Después de todo, tal vez era cierto aquello que, en el seminario de la Chapelle Saint-Mesmin, en tu infancia en Orléans, le gustaba repetir al obispo Dupanloup en sus clases de religión, cuando exaltaba a los héroes de la Cristiandad: era cayendo más bajo cuando el alma pecadora podía impulsarse más, para llegar más alto, como Roberto el Diablo, el malvado absoluto que terminó santo. Te había pasado a ti, luego de aquel invierno atroz de 1885-1886, en París, cuando sentiste que te hundías en el cieno. A partir de allí empezaste a ascender hacia la superficie, hacia el aire puro, poco a poco. El milagro tenía un nombre: Pont-Aven. Muchos pintores y aficionados al arte hablaban de Bretaña, por la belleza de su paisaje sin domesticar, su aislamiento y sus temporales románticos. Para ti, el atractivo de Bretaña combinaba dos razones, una ideal y otra práctica.
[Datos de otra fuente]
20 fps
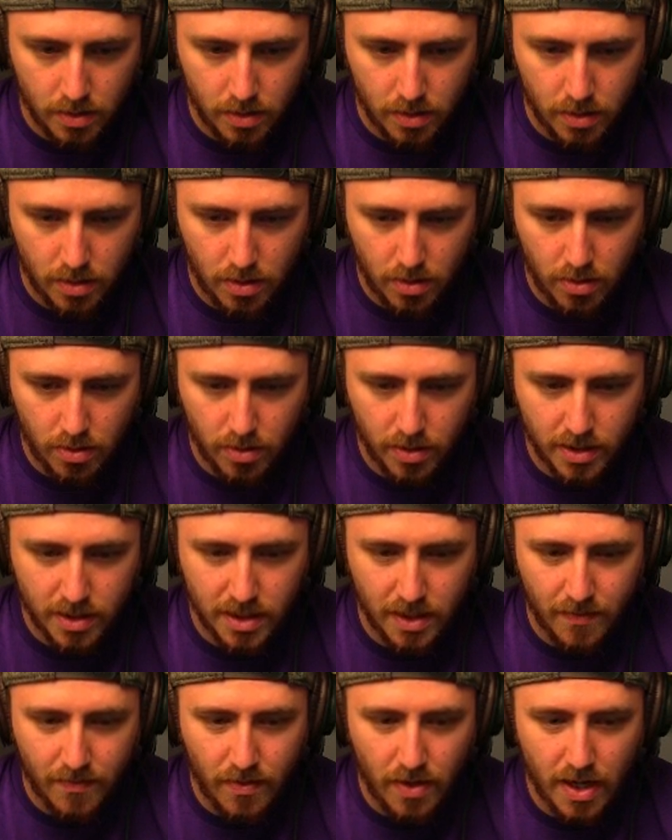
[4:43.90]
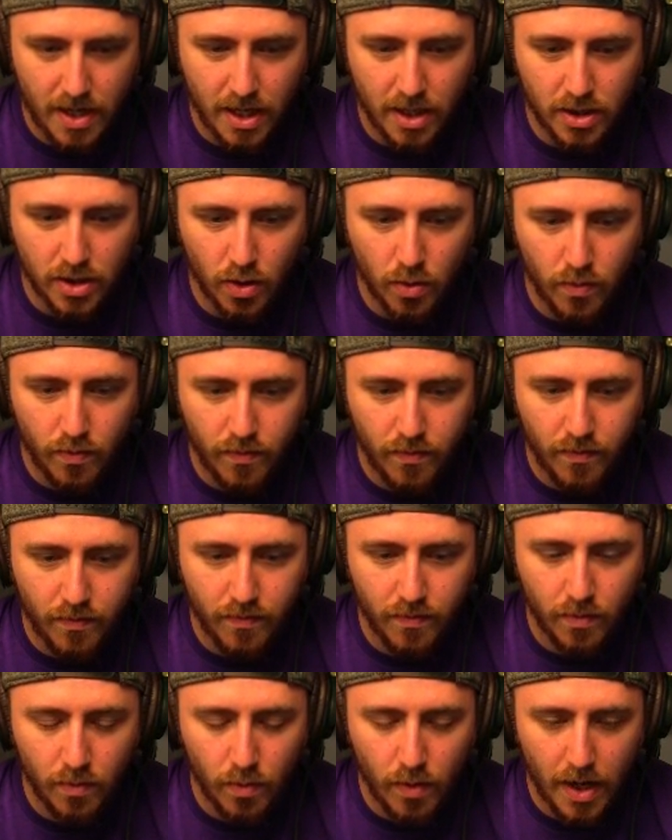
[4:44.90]
Oh, except for I got the.
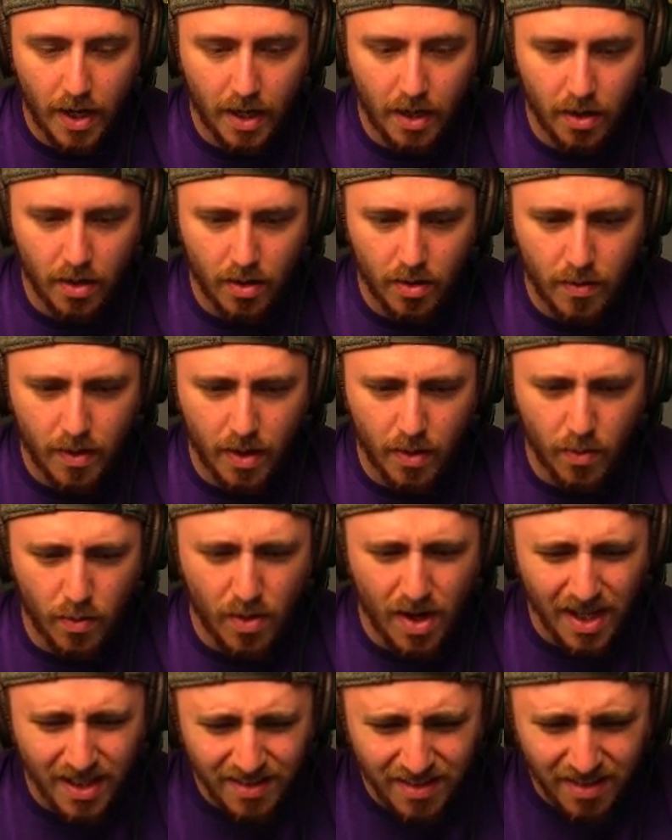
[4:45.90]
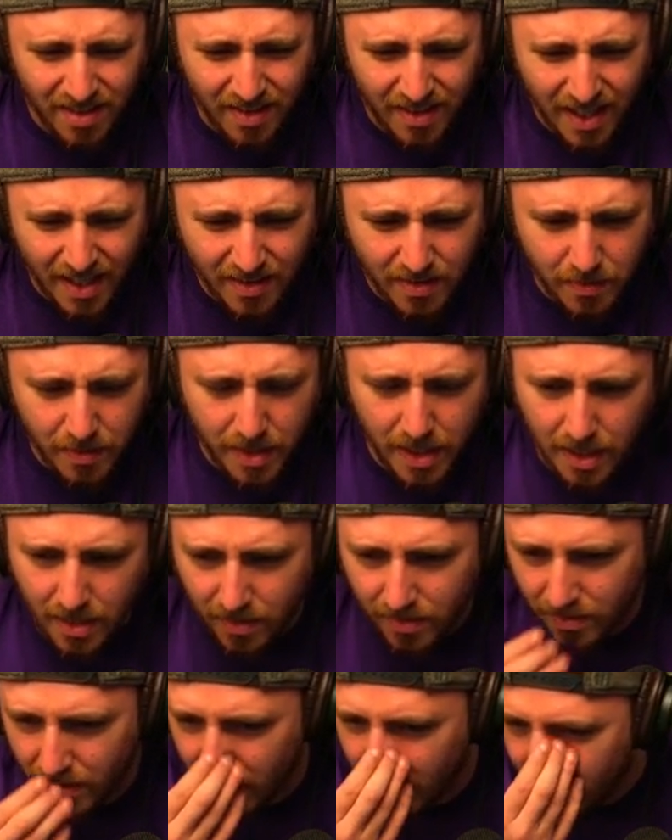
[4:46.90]
Wait, what? That doesn't make any
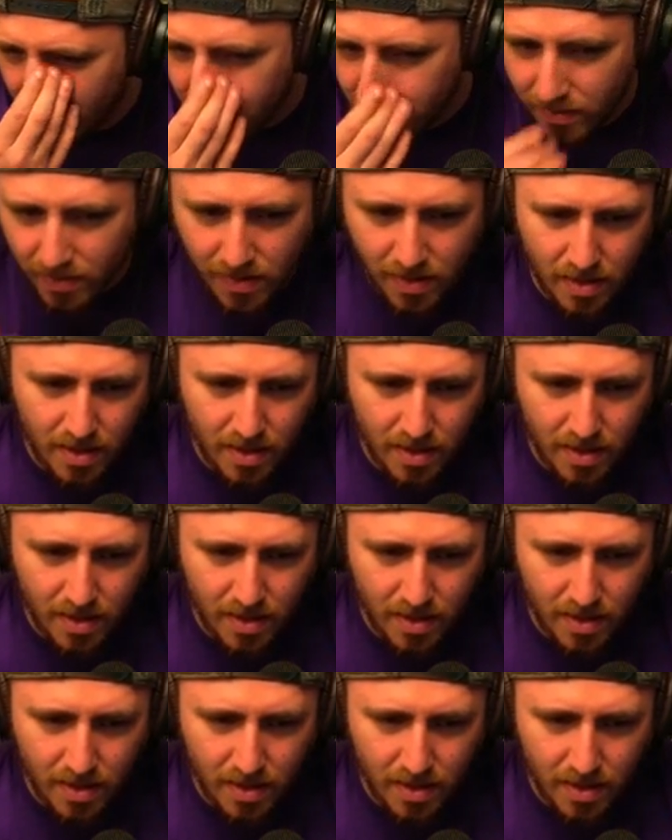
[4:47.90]
sense.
En Pont-Aven, pueblecito perdido en el Finisterre bretón, encontrarías todavía una cultura arcaica, gentes que en vez de renunciar a su religión, a sus creencias y costumbres tradicionales, se aferraban a ellas con soberano desprecio por los esfuerzos del Estado y de París para integrarlos a la modernidad. De otro lado, allí podrías vivir con poco dinero. Aunque las cosas no salieran exactamente como lo esperabas, tu partida hacia Pont-Aven -trece horas de tren, por la ruta de Quimperlé- en aquel soleado julio de 1886 fue la decisión más acertada hasta entonces de toda tu vida.